[Collected data entries]
----
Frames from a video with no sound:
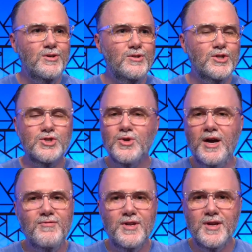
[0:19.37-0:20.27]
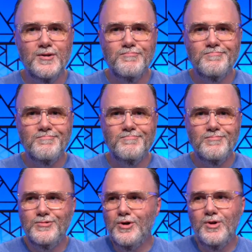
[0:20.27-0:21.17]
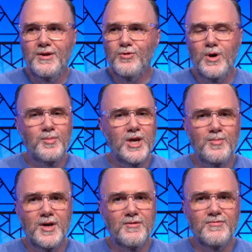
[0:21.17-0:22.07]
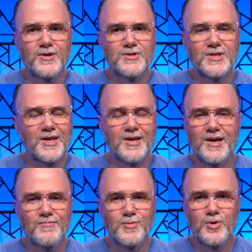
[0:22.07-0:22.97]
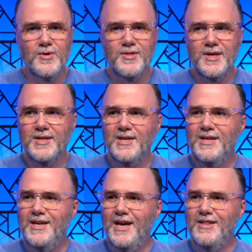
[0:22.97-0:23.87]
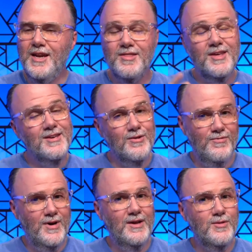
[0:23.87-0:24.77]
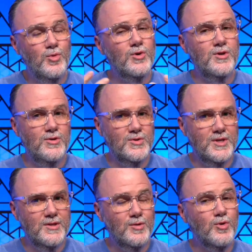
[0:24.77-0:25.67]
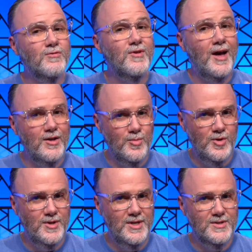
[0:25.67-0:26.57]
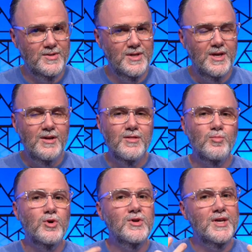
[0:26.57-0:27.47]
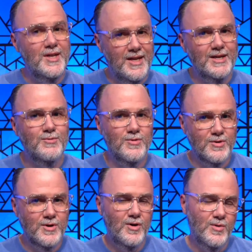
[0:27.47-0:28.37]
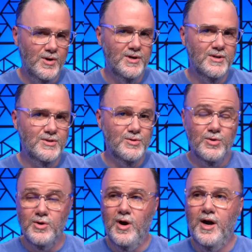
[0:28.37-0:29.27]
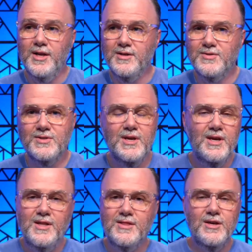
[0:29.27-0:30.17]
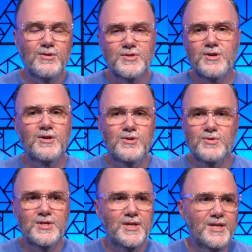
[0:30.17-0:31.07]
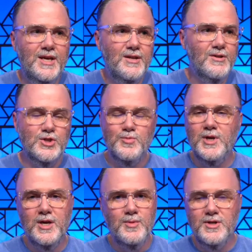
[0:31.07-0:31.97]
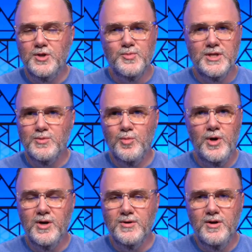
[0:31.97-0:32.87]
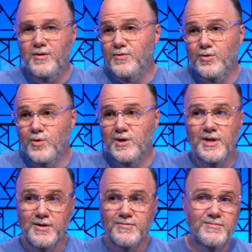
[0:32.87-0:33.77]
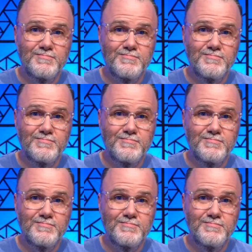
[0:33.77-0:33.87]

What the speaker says: just try a video. Don't have your webcam on at first and get comfortable with it. And then I think you'll find the more you use it, the more valuable it is, the more you connect with your coworkers or your audience, that you'll start using it and it'll just become an indispensable part of your work life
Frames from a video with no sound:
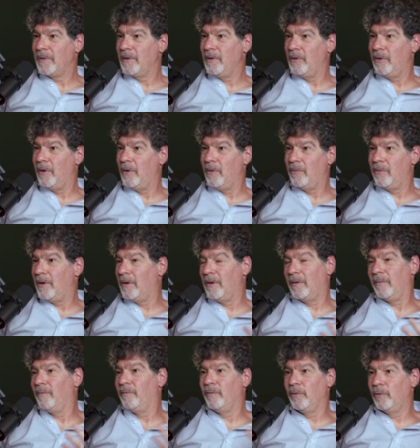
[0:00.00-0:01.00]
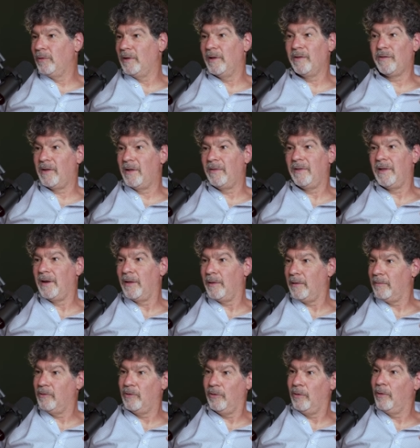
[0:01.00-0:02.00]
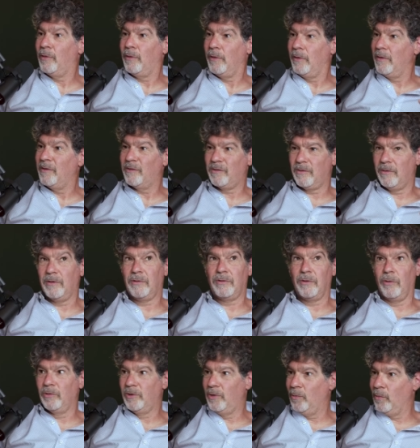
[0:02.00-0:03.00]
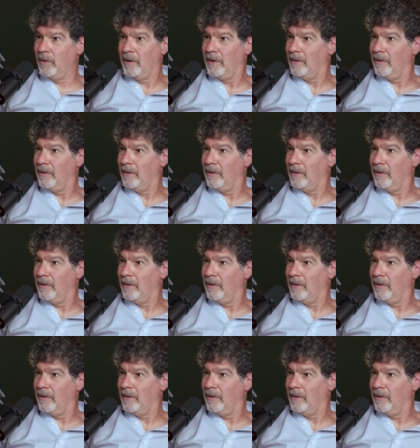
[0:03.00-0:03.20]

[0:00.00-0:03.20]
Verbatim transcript: you know, that are fruitless and that a good theorist could have told you were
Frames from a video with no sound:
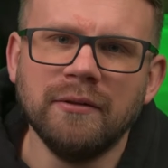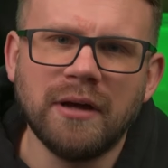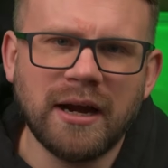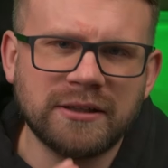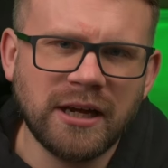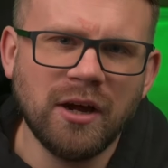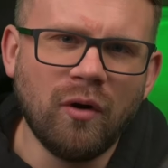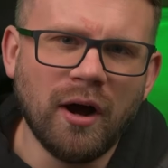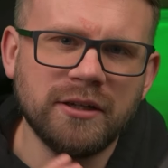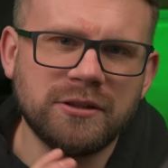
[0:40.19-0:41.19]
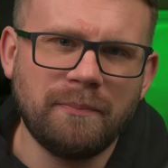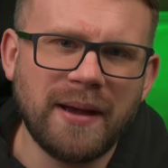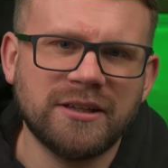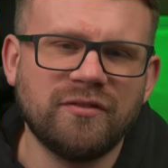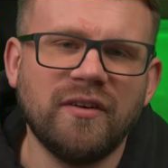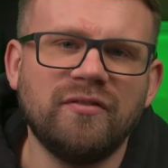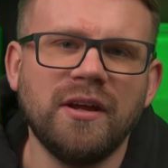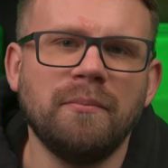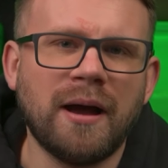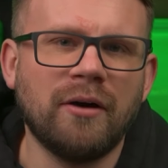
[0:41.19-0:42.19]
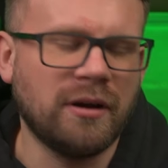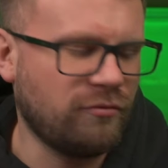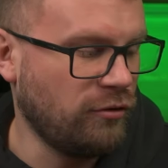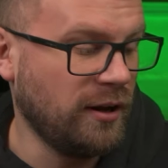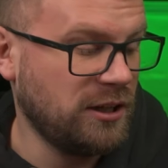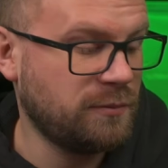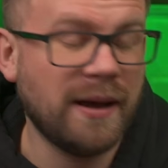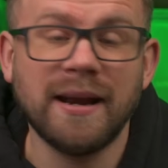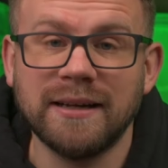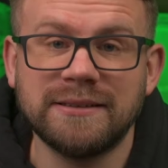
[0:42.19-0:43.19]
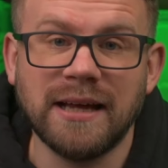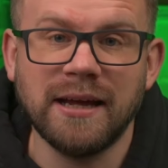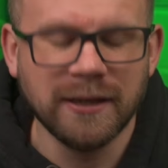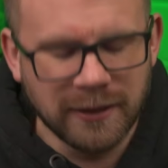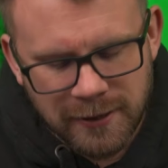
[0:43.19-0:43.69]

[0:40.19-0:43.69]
and I tell you what, it's the best £15 I've really spent, I'd say.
----
## [About this exercise]
Only the lines from the one containing "[0:02.00-0:03.00]" through the last line of the data may appear in the answer, each given again exactly and with pictures left out.

## [Answer to the exercise]
[0:02.00-0:03.00]
[0:03.00-0:03.20]

[0:00.00-0:03.20]
Verbatim transcript: you know, that are fruitless and that a good theorist could have told you were
Frames from a video with no sound:
[0:40.19-0:41.19]
[0:41.19-0:42.19]
[0:42.19-0:43.19]
[0:43.19-0:43.69]

[0:40.19-0:43.69]
and I tell you what, it's the best £15 I've really spent, I'd say.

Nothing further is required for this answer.